Ahora bien, lo que el legislador no ha querido establecer es una pensión económica vitalicia basada exclusivamente en el hecho del previo matrimonio, sino que la condiciona a la situación de desequilibrio real entre las partes, cuya realidad se hace depender, entre otros datos, de circunstancias tanto presentes como futuras , por lo que nada obsta a que el Juez o el Tribunal tengan en cuenta, situaciones que puedan llegar a producirse en el futuro, normalmente previsibles , tales como el aumento de las posibilidades de actividad laboral por el mero hecho de la inmersión de la beneficiaria de la pensión en el mundo del trabajo, por su mayor capacitación , así como puede concentrarse en un período de tiempo concreto, para asegurar la posibilidad de esa adaptación, pero considerando que esas cantidades no deben prolongarse en el tiempo, por la escasa dedicación pasada a la familia, por la inexistencia de hijos y por el desarrollo de la esposa de sus propias actividades comerciales, su edad, salud y duración del matrimonio.

En nuestro caso , analizada anteriormente la distinta situación laboral de los esposos y los ingresos con que cuenta el obligado a satisfacerla, queda demostrado que la ruptura matrimonial produjo un desequilibrio económico para la esposa, pues esta dejó de trabajar para cuidar a sus hijas durante el matrimonio, por lo que atendiendo a la duración del mismo, la edad y escasa cualificación profesional de la esposa se estima procedente mantener la suma de 300 euros mensuales durante el periodo de dos años. El recurso debe ser estimado parcialmente.

TERCERO.- Atendiendo a la naturaleza de la materia enjuiciada, no procede efectuar expresa condena respecto a las costas procesales de esta alzada.

VISTAS las disposiciones citadas y demás de general y pertinente aplicación.

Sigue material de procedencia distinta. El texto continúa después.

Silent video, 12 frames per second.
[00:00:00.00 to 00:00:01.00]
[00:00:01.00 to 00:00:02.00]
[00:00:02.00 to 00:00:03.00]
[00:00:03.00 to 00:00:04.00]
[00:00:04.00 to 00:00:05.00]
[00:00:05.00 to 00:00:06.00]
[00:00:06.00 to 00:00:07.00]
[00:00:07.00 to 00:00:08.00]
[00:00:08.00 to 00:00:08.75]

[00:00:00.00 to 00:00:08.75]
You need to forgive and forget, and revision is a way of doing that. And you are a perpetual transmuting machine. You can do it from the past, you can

Por todo lo expuesto, en nombre del Rey y por la autoridad conferida por el Pueblo Español.

Fallo

FALLAMOS: Que ESTIMANDO EN PARTE el recurso de apelación interpuesto por la representación procesal de la parte demandante, contra la Sentencia dictada por el juzgado de Primera Instancia número 6 de Elche de fecha 16 de marzo de 2005, DEBEMOS REVOCAR Y REVOCAMOS PARCIALMENTE dicha Resolución, en el único sentido de aclarar que la ayuda de estudios por importe de 2.693 euros que percibe la niña Lucía de la CAM, se destinará al pago de las actividades extras que la menor precisa por su retraso madurativo, y solo en el caso de que su importe exceda de dicha suma, el padre deberá contribuir a su pago en un 50%. Cualquier otro gasto extraordinario deberá ser consentido por ambos progenitores, contribuyendo el padre en la referida proporción, confirmándose el resto de los pronunciamientos de la Resolución recurrida , todo ello sin efectuar expresa imposición de las costas procesales de esta alzada.

Notifíquese esta sentencia conforme a la Ley y , en su momento, devuélvanse los autos originales al Juzgado de procedencia, de los que se servirá acusar recibo, acompañados de certificación literal de la presente Resolución a los oportunos efectos de ejecución de lo acordado, uniéndose otro al rollo de apelación.

Contra la presente resolución, cabe, en su caso, recurso en los supuestos y términos previstos en los Capítulos IV y V del Título IV del Libro II y Disposición Final 16ª de la L.E.C. 1/2000 .

Así , por esta nuestra Sentencia definitiva que, fallando en grado de apelación, lo pronunciamos, mandamos y firmamos.

PUBLICACIÓN.- La anterior Resolución ha sido leída y publicada en el día de su fecha por el Iltmo Sr. ponente, estando la Sala reunida en audiencia Pública, doy fé.